Bill Murray Told Dana Carvey to Leave the Country to Escape Bad Reviews

The woods are another safe refuge from negative press
Bill Murray Told Dana Carvey to Leave the Country to Escape Bad Reviews

“I made a movie that bombed in 1988,” Dana Carvey told Jerry Seinfeld on this week’s Fly on the Wall podcast. The movie, Opportunity Knocks, was indeed a flop. Critics punished the comic with reviews like “Carvey's a really blank lead,” and “Carvey is no Michael J. Fox. His presence is droopy.” 

Bill Murray must have seen what was coming. In the days before the movie opened, he “very seriously” gave Carvey some advice: “Can you get out of the country? Could you go to the woods?” 

“He's assuming the reviews will literally destroy me,” said Carvey, remembering Murray’s recommendation to hike somewhere remote where he couldn’t access electronics. “But yeah, I got some bad ones.”

Who cares, responded Seinfeld, who professed that, “I love bad reviews.

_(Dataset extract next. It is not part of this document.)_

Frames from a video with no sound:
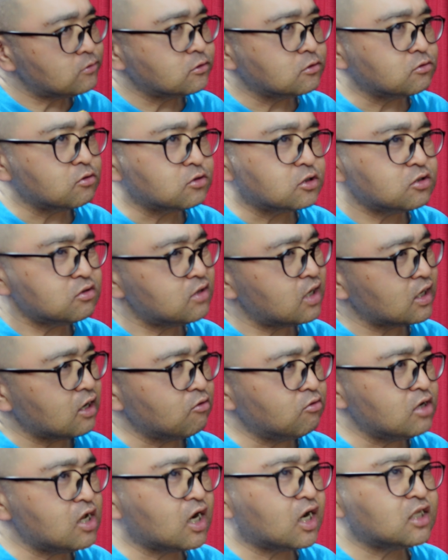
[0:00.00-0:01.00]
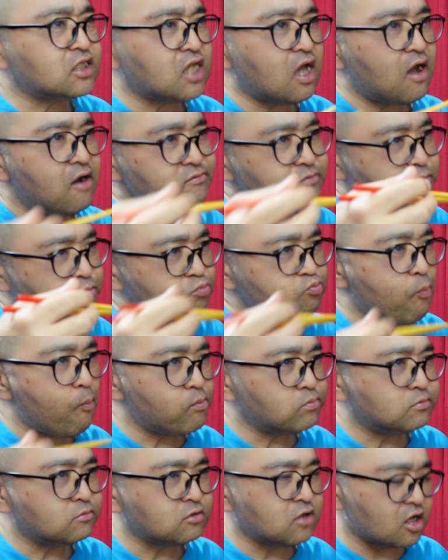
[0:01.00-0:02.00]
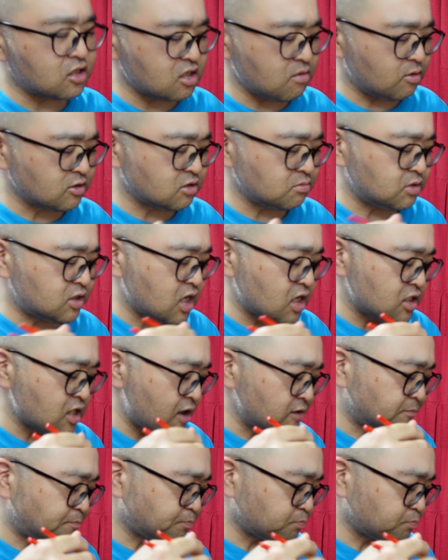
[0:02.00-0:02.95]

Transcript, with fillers: そっちのなんか親方やってますみたいな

I love them.” Addressing a hypothetical critic who panned his Pop-Tart movie Unfrosted, Seinfeld practically giggled with delight: “Why wouldn’t you hate it? It makes sense! Of course. I didn’t make it for you particularly.”

Seinfeld said comics have a built-in advantage over actors when it comes to bad reviews. “As comedians, it’s not fair because we have Iron Man suits that we wear in show business,” he explained. In fact, that was Seinfeld’s biggest revelation from directing Unfrosted — how different the lives of comedians are from those of actors.

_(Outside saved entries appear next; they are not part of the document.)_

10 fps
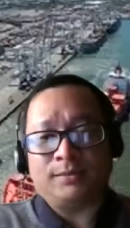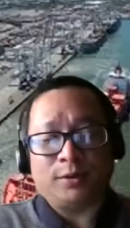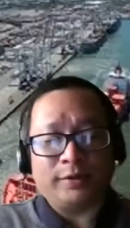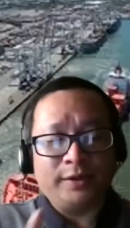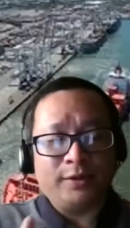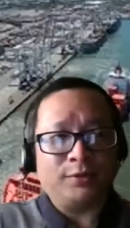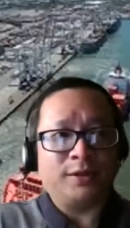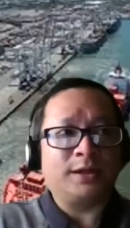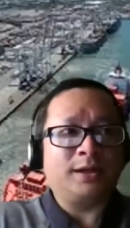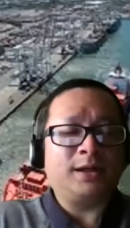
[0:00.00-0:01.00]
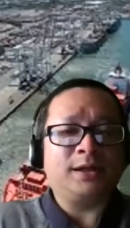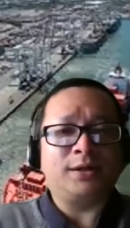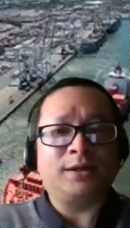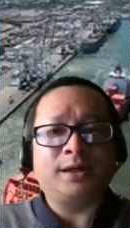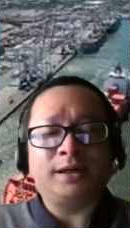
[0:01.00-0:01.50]
một cái ví dụ rất rất là
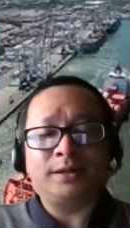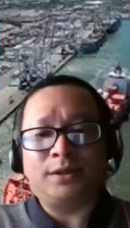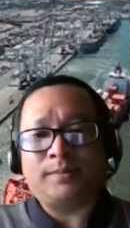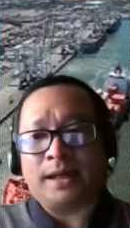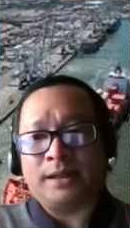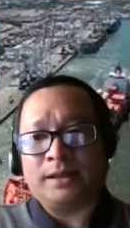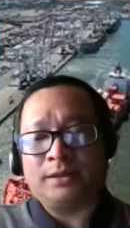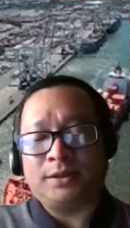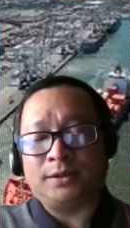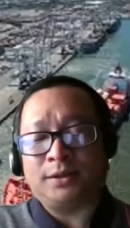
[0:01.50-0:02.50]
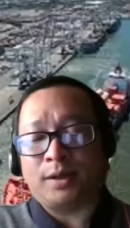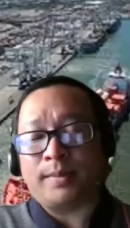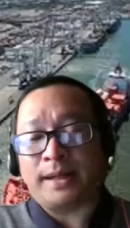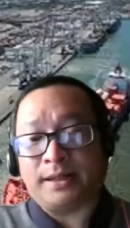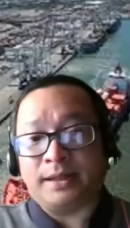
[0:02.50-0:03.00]
rõ để cho bạn cho cho các
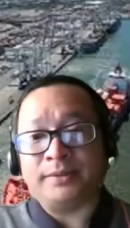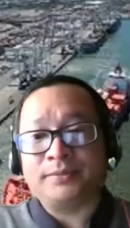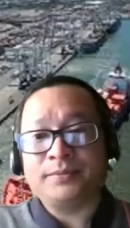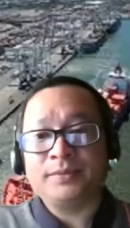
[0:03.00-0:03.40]
bạn nhìn thấy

“To have a house like you have,” he told Carvey, actors are “sweating out each gig. ‘I have to kill in this, this has to work!’ Or there could be a downturn. You and I, we don’t think like that. Yes, we want our stuff to work. But you’ve got this metal Iron Man suit that nobody can get off of you. You can go out and work. You can go out whenever you want.” 

The difference between acting and stand-up was “revolutionary to Jon Lovitz when I convinced him to try it. He loves it,” agreed Carvey. Lovitz complains that when he does movies, they edit his lines and cut his part down to nothing. But when he goes to the comedy club, (insert Lovitz voice here), “I do my time, and they give me a check.” Carvey said Lovitz couldn’t believe “the arithmetic thing that stand-up is.”

Seinfeld said the most interesting thing about their collective comedy careers is that they lived through what stand-up was in the 1980s and 1990s to what it is now: “It changed underneath us. And I give Ted Sarandos (the head of Netflix) a tremendous amount of credit for this. He changed who comedians are in the culture. He changed it.”

In fact, Iron Man, er, Seinfeld was totally floored by the good fortune of comics in the Age of Netflix. Or as he exclaimed, “God bless America!”